Start of Extracted records
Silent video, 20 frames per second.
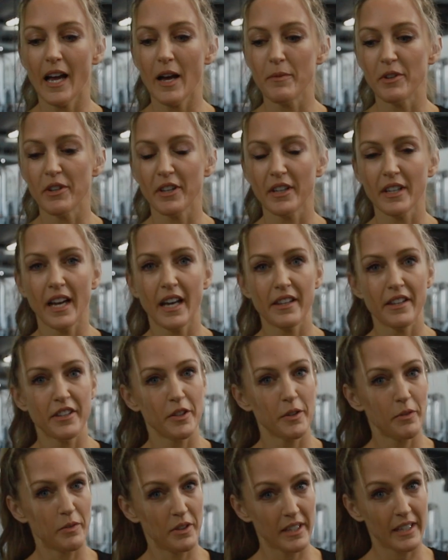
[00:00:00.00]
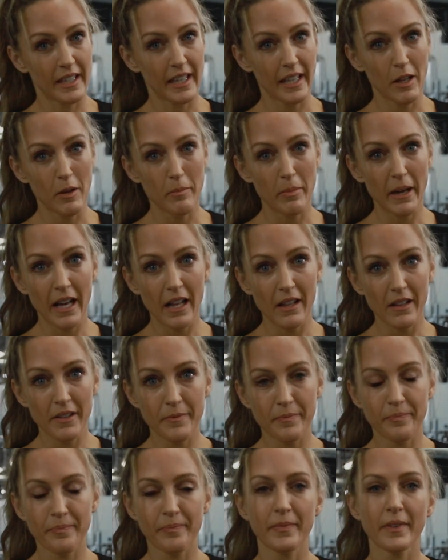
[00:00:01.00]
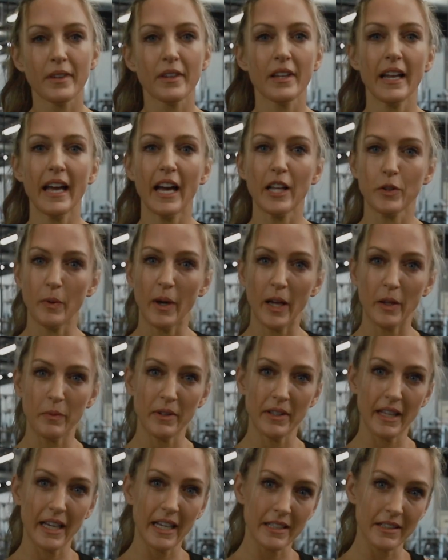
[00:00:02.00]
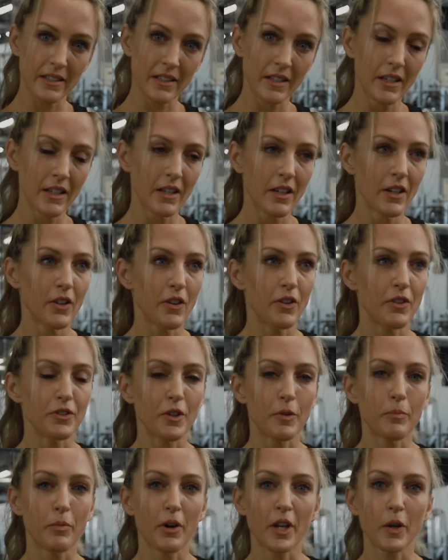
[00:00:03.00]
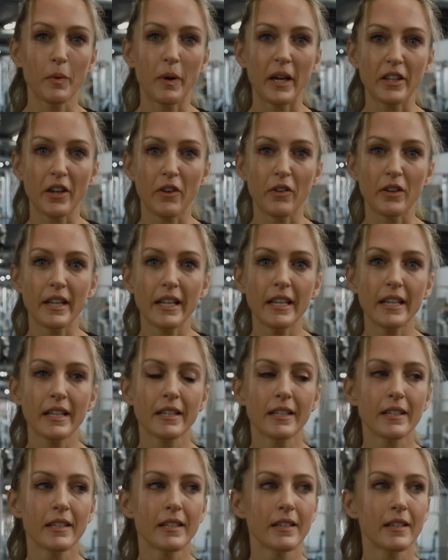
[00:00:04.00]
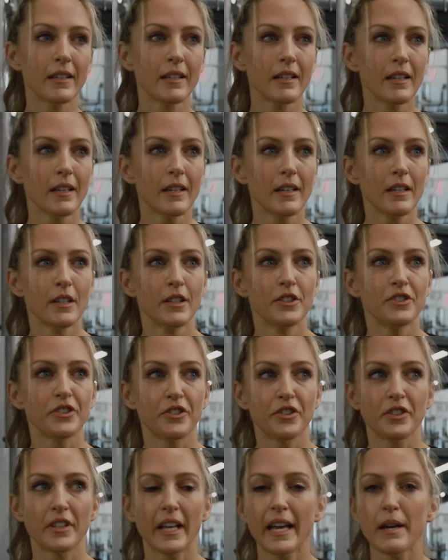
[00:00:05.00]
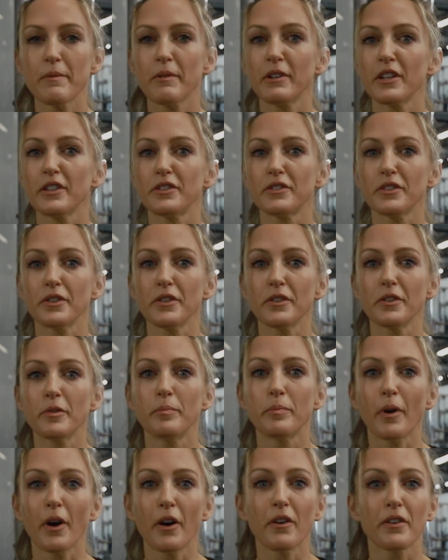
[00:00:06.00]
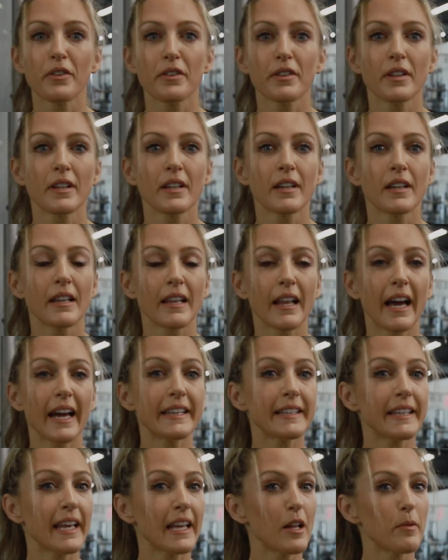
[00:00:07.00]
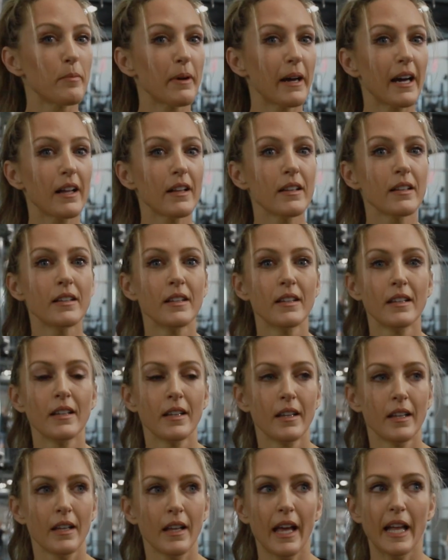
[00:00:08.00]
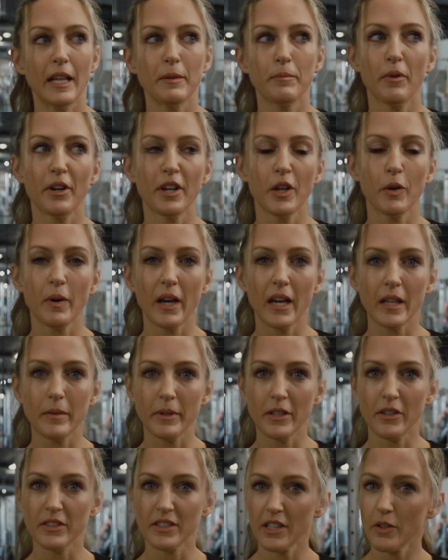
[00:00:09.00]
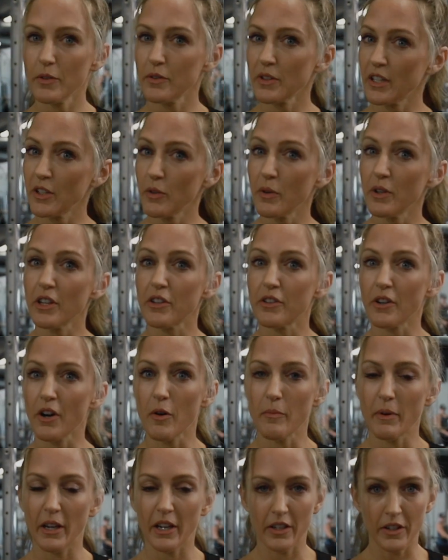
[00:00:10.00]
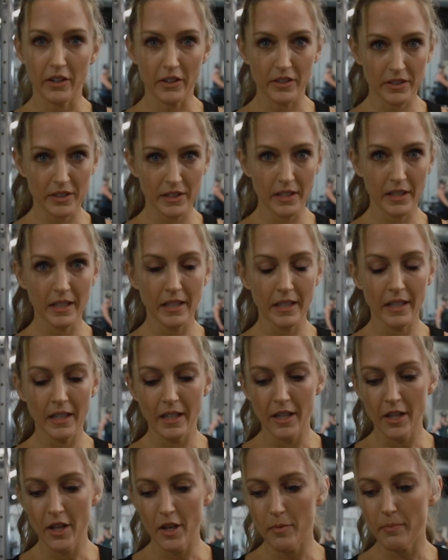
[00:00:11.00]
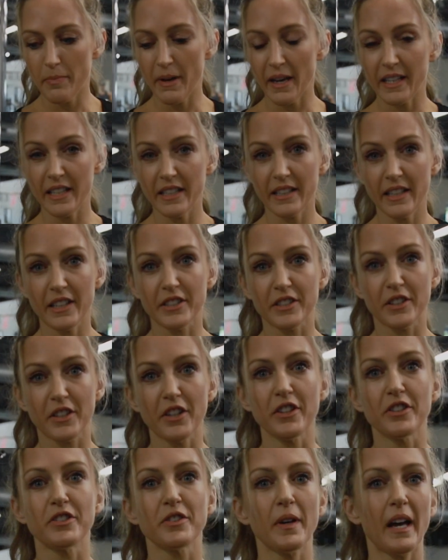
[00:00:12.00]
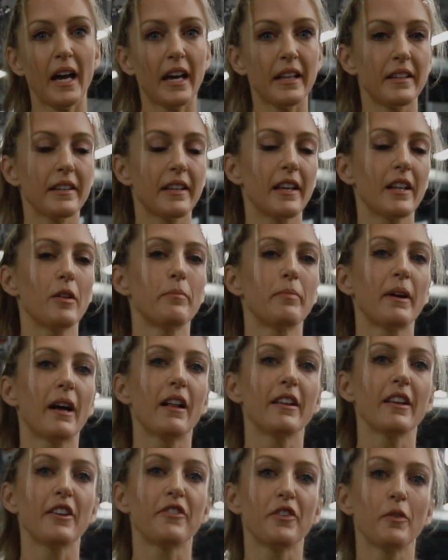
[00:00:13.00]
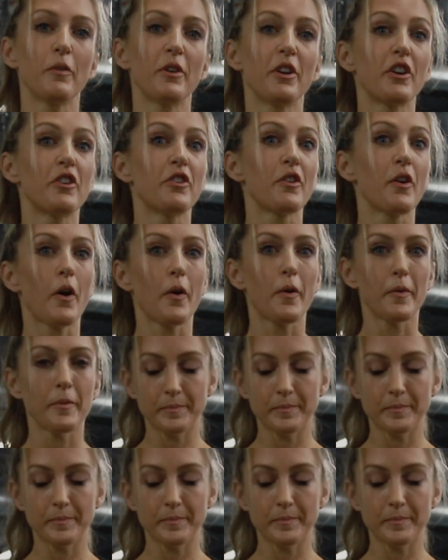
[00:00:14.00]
You can either do it with a kettlebell, you can add weight to that, or do body weight only. So today I'm going to do both light kettlebell and body weight because I don't want to grow my glutes, but it is good to add the kettlebell if you want to grow.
End of Extracted records
Would it be possible to print the records above verbatim, pictures omitted?

Silent video, 20 frames per second.
[00:00:00.00]
[00:00:01.00]
[00:00:02.00]
[00:00:03.00]
[00:00:04.00]
[00:00:05.00]
[00:00:06.00]
[00:00:07.00]
[00:00:08.00]
[00:00:09.00]
[00:00:10.00]
[00:00:11.00]
[00:00:12.00]
[00:00:13.00]
[00:00:14.00]
You can either do it with a kettlebell, you can add weight to that, or do body weight only. So today I'm going to do both light kettlebell and body weight because I don't want to grow my glutes, but it is good to add the kettlebell if you want to grow.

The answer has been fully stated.